(WHAT THIS TASK INVOLVES)
Every line from the first one in the data below through the line holding "[02:07:51.40]" is to be written out exactly, with the pictures omitted.

Collected data entries
· · ·
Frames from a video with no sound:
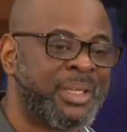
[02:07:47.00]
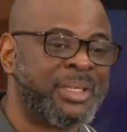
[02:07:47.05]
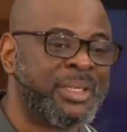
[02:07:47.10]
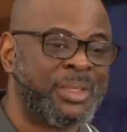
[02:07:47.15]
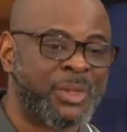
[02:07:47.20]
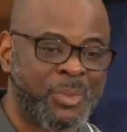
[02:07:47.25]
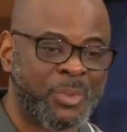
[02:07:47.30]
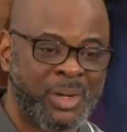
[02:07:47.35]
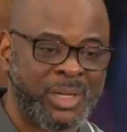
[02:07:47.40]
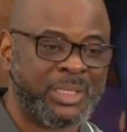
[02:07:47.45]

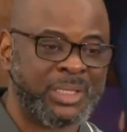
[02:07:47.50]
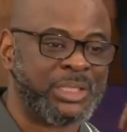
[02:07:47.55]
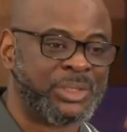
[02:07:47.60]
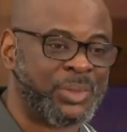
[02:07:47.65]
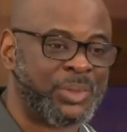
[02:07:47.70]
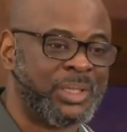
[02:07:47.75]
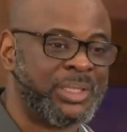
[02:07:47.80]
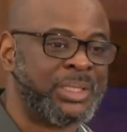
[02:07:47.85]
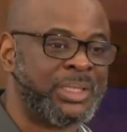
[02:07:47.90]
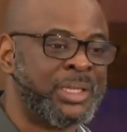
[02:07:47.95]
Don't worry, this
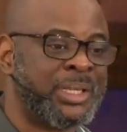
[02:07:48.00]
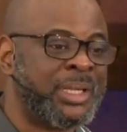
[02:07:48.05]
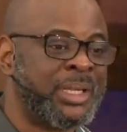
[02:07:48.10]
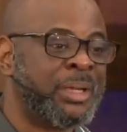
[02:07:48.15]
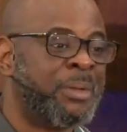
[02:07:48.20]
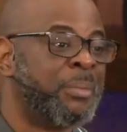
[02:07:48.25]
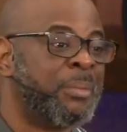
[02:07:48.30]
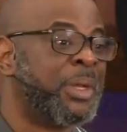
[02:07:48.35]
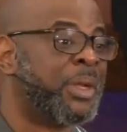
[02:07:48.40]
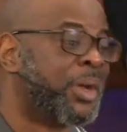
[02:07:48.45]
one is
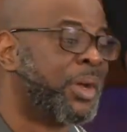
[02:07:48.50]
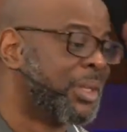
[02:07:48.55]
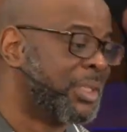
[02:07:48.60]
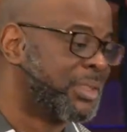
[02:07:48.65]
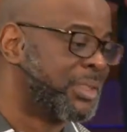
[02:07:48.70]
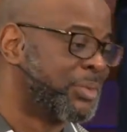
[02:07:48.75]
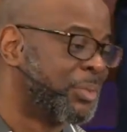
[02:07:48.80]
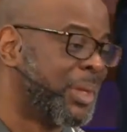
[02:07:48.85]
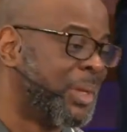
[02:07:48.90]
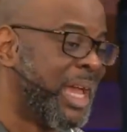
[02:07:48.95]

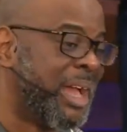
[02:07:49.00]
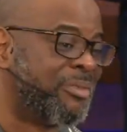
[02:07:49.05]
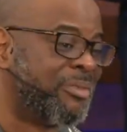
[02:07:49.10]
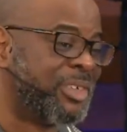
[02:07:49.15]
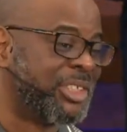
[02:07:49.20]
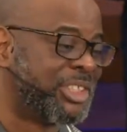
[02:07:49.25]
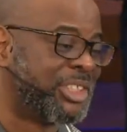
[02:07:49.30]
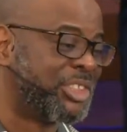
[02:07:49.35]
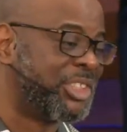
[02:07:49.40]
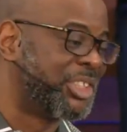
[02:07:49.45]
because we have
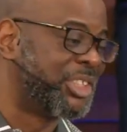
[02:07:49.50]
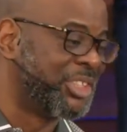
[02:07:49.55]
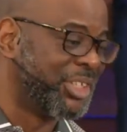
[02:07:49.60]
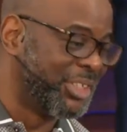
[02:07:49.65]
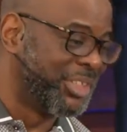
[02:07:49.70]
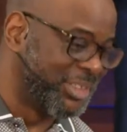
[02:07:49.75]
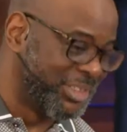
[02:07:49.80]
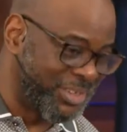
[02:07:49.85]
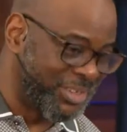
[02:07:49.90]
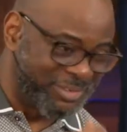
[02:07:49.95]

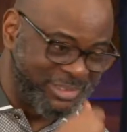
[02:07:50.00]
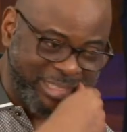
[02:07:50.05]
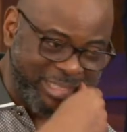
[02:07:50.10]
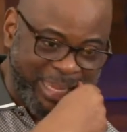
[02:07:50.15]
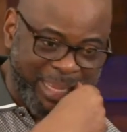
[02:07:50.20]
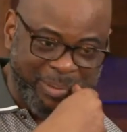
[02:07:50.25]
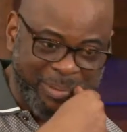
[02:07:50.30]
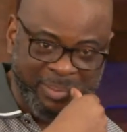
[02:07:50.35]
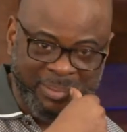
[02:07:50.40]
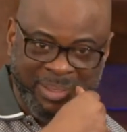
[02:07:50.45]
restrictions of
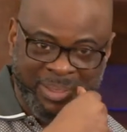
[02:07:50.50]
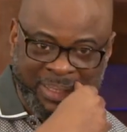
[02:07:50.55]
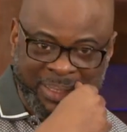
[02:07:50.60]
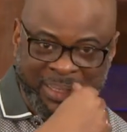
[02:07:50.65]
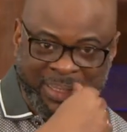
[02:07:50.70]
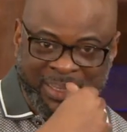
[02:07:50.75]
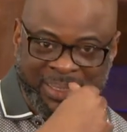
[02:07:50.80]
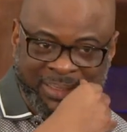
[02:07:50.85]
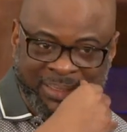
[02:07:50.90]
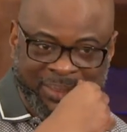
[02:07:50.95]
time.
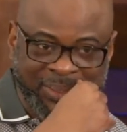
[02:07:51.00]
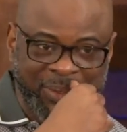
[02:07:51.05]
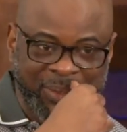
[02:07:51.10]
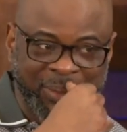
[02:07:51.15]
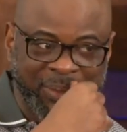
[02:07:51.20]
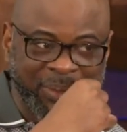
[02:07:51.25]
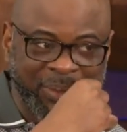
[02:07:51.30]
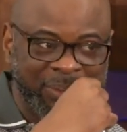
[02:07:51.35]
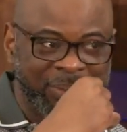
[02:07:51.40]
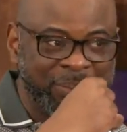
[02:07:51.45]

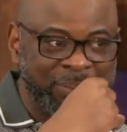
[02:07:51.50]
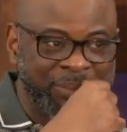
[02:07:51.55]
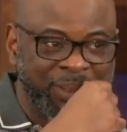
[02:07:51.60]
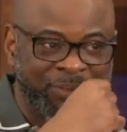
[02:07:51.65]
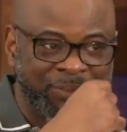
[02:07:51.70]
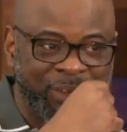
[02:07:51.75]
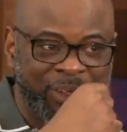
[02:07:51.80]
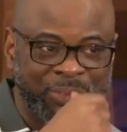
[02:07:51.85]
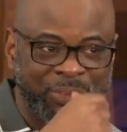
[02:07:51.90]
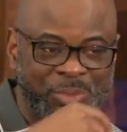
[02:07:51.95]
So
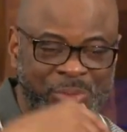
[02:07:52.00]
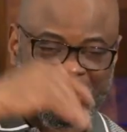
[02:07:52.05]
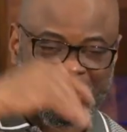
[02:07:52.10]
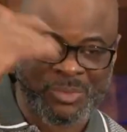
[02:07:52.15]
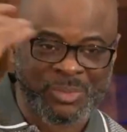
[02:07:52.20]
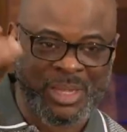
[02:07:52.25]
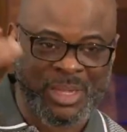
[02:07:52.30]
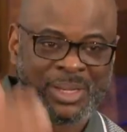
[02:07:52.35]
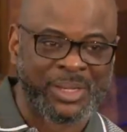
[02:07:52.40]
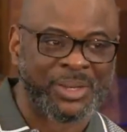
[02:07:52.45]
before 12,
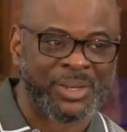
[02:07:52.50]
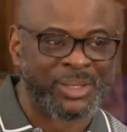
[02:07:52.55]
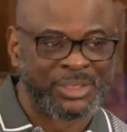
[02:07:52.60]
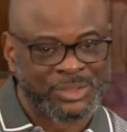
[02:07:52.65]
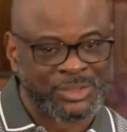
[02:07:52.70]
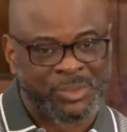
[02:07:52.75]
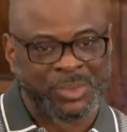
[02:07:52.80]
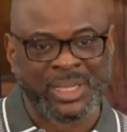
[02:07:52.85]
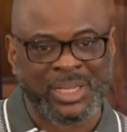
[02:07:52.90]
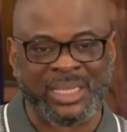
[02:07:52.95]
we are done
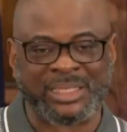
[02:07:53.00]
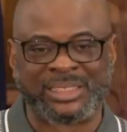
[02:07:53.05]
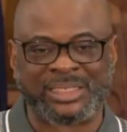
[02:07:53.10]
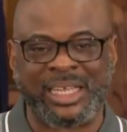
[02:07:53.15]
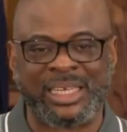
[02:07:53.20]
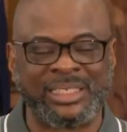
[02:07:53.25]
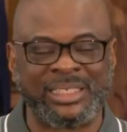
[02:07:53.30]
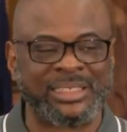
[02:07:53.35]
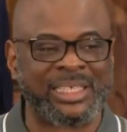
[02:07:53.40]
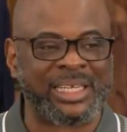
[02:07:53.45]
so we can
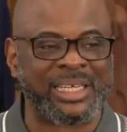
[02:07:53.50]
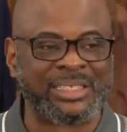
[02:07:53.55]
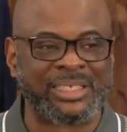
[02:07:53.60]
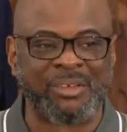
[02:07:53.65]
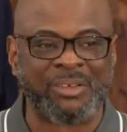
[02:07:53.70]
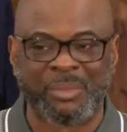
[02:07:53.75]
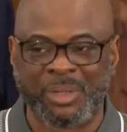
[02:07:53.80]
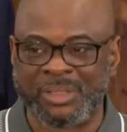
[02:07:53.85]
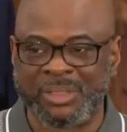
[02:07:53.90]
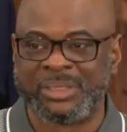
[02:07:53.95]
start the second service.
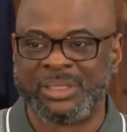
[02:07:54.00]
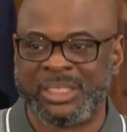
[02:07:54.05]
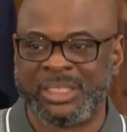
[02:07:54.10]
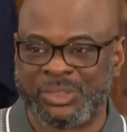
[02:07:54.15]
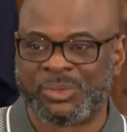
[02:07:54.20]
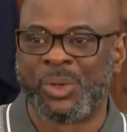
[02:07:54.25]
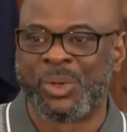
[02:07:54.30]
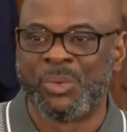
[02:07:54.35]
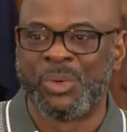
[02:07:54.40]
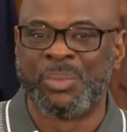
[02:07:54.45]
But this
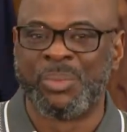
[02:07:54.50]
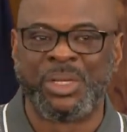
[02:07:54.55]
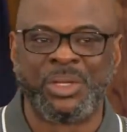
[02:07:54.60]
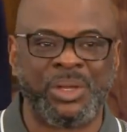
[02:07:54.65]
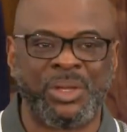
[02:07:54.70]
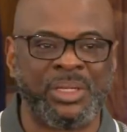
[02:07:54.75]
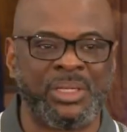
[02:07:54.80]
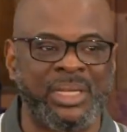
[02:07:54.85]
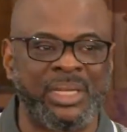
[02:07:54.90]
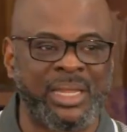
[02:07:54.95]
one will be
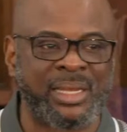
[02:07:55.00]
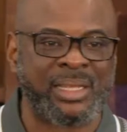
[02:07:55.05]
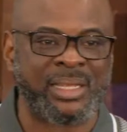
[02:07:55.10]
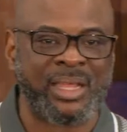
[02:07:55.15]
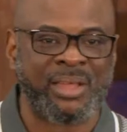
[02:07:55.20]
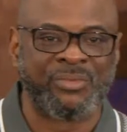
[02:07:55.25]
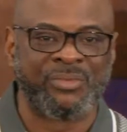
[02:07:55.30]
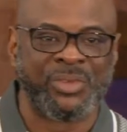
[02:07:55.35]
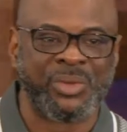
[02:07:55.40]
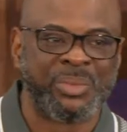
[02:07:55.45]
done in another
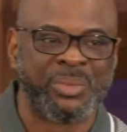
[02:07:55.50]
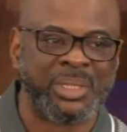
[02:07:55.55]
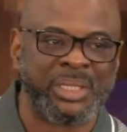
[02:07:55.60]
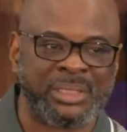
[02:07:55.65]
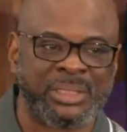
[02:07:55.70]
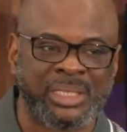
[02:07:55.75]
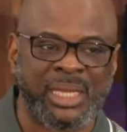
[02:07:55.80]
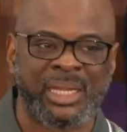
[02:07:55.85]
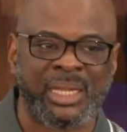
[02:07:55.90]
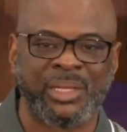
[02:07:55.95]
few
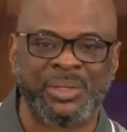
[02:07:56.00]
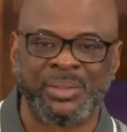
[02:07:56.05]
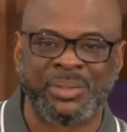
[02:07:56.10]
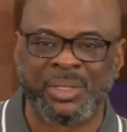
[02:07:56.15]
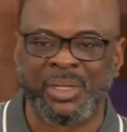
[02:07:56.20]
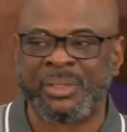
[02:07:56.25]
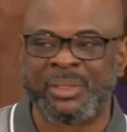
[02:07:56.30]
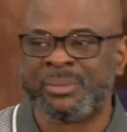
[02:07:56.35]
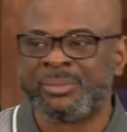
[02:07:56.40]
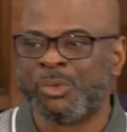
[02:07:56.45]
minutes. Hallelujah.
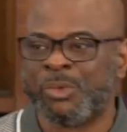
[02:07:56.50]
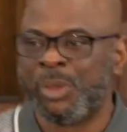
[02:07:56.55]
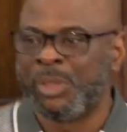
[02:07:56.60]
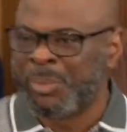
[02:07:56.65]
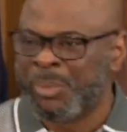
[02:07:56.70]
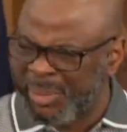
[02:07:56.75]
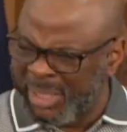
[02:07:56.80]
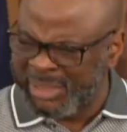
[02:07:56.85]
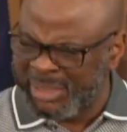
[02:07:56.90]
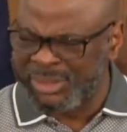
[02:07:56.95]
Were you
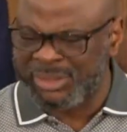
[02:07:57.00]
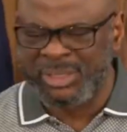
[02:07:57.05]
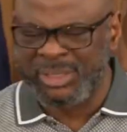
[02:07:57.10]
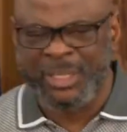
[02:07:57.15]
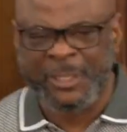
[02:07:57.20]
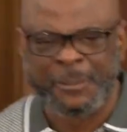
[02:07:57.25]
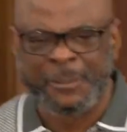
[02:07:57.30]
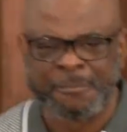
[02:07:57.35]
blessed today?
· · ·
(OUTPUT)
Frames from a video with no sound:
[02:07:47.00]
[02:07:47.05]
[02:07:47.10]
[02:07:47.15]
[02:07:47.20]
[02:07:47.25]
[02:07:47.30]
[02:07:47.35]
[02:07:47.40]
[02:07:47.45]

[02:07:47.50]
[02:07:47.55]
[02:07:47.60]
[02:07:47.65]
[02:07:47.70]
[02:07:47.75]
[02:07:47.80]
[02:07:47.85]
[02:07:47.90]
[02:07:47.95]
Don't worry, this
[02:07:48.00]
[02:07:48.05]
[02:07:48.10]
[02:07:48.15]
[02:07:48.20]
[02:07:48.25]
[02:07:48.30]
[02:07:48.35]
[02:07:48.40]
[02:07:48.45]
one is
[02:07:48.50]
[02:07:48.55]
[02:07:48.60]
[02:07:48.65]
[02:07:48.70]
[02:07:48.75]
[02:07:48.80]
[02:07:48.85]
[02:07:48.90]
[02:07:48.95]

[02:07:49.00]
[02:07:49.05]
[02:07:49.10]
[02:07:49.15]
[02:07:49.20]
[02:07:49.25]
[02:07:49.30]
[02:07:49.35]
[02:07:49.40]
[02:07:49.45]
because we have
[02:07:49.50]
[02:07:49.55]
[02:07:49.60]
[02:07:49.65]
[02:07:49.70]
[02:07:49.75]
[02:07:49.80]
[02:07:49.85]
[02:07:49.90]
[02:07:49.95]

[02:07:50.00]
[02:07:50.05]
[02:07:50.10]
[02:07:50.15]
[02:07:50.20]
[02:07:50.25]
[02:07:50.30]
[02:07:50.35]
[02:07:50.40]
[02:07:50.45]
restrictions of
[02:07:50.50]
[02:07:50.55]
[02:07:50.60]
[02:07:50.65]
[02:07:50.70]
[02:07:50.75]
[02:07:50.80]
[02:07:50.85]
[02:07:50.90]
[02:07:50.95]
time.
[02:07:51.00]
[02:07:51.05]
[02:07:51.10]
[02:07:51.15]
[02:07:51.20]
[02:07:51.25]
[02:07:51.30]
[02:07:51.35]
[02:07:51.40]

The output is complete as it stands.